Currently Genezzo is a single-process database -- only one process on a single server may access the database files at a time. The current Genezzo codebase also does not implement transaction rollback of data already written to disk. The Clustered Genezzo project will add support for multi-server multi-process access. The multi-process support will be specifically designed to support shared data clusters. Transaction rollback support will also be added. These additions will be done via Genezzo's Havok and SysHook extension mechanisms, so little modification of the base code will be necessary.
This implementation of Clustered Genezzo will rely heavily on two outside components: a Cluster File System and a Distributed Lock Manager. Initial choices for these components have been made to enable development. It is expected these components will later be replaced, either with other outside components or with new components developed as part of the Clustered Genezzo project.
The remainder of this document discusses the details of the design and proposed implementation of Clustered Genezzo. Many notes detail alternative design decisions and places for further improvement.
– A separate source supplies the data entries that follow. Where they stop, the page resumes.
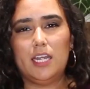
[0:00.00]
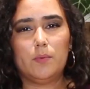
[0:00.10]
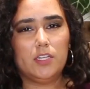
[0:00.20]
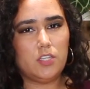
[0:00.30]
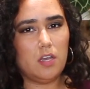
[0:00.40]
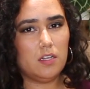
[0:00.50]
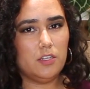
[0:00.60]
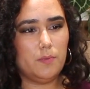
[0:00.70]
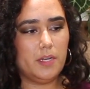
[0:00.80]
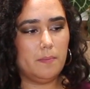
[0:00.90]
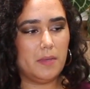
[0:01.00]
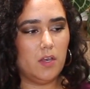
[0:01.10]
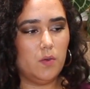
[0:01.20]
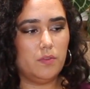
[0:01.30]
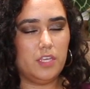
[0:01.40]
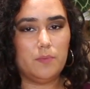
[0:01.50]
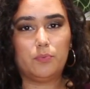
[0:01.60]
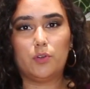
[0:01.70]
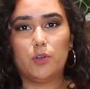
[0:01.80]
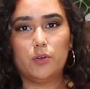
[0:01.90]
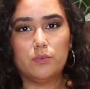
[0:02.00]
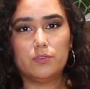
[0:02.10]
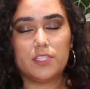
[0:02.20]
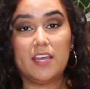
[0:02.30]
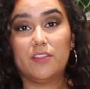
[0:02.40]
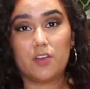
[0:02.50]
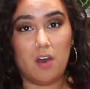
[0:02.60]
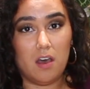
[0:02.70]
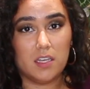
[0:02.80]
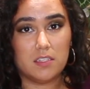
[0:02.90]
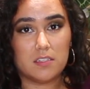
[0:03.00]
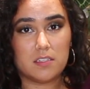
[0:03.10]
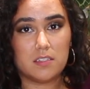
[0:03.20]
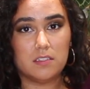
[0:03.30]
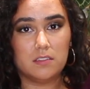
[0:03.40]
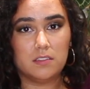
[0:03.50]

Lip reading: Now I'm going to talk a little bit about the pros and the cons.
A shared data cluster with a topology like that shown below provides numerous benefits when deploying an application like the Genezzo database. These benefits are in the areas of scalability, high availability, and most recently affordability. Several of these benefits arise because every server can equally access every shared disk. The cluster scales in compute power by adding servers, and in capacity by adding disks. The data stored by the cluster is highly available because single server failures don't prevent access to any of the data, and because the SAN disks can easily be set up in a RAID configuration to guard against disk failures. Finally, clusters built with commodity AMD/Intel processors, ATA/SATA hard drives, and ethernet adapters and switches are very affordable. The major drawback to shared data clusters is the greater complexity of the operating system(s) and applications required to utilize it. The holy grail at both the operating system and database level is the "single system image" the illusion presented to the higher level applications and the users that the cluster is a single monolithic system and the underlying hardware complexity can safely be ignored.
The configuration of the Genezzo test cluster is discussed here.
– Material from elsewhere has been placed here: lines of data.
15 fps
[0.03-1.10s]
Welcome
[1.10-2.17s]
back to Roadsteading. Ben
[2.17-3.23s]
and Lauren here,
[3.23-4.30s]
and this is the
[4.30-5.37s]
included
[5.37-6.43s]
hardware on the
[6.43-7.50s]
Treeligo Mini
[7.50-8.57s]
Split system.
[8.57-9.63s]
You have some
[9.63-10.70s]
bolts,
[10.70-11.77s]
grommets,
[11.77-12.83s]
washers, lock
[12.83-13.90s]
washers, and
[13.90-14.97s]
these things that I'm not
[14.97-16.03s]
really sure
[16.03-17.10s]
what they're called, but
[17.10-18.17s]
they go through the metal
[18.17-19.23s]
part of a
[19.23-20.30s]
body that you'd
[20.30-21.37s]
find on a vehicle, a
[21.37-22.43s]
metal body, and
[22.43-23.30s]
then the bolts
One major concern with any file system will be the implementation of the fsync system call. When implementing database transactions it is important to guarantee data has really been written to disk. fsync is used to force all cached data to disk. When buffers are passed between processes on different machines via the disk another process may read an inconsistent block due to a partially completed write. This is very possible when database blocks are larger than file system blocks. We can detect this failure case using a checksum, and the block will be reread if a mismatch is found.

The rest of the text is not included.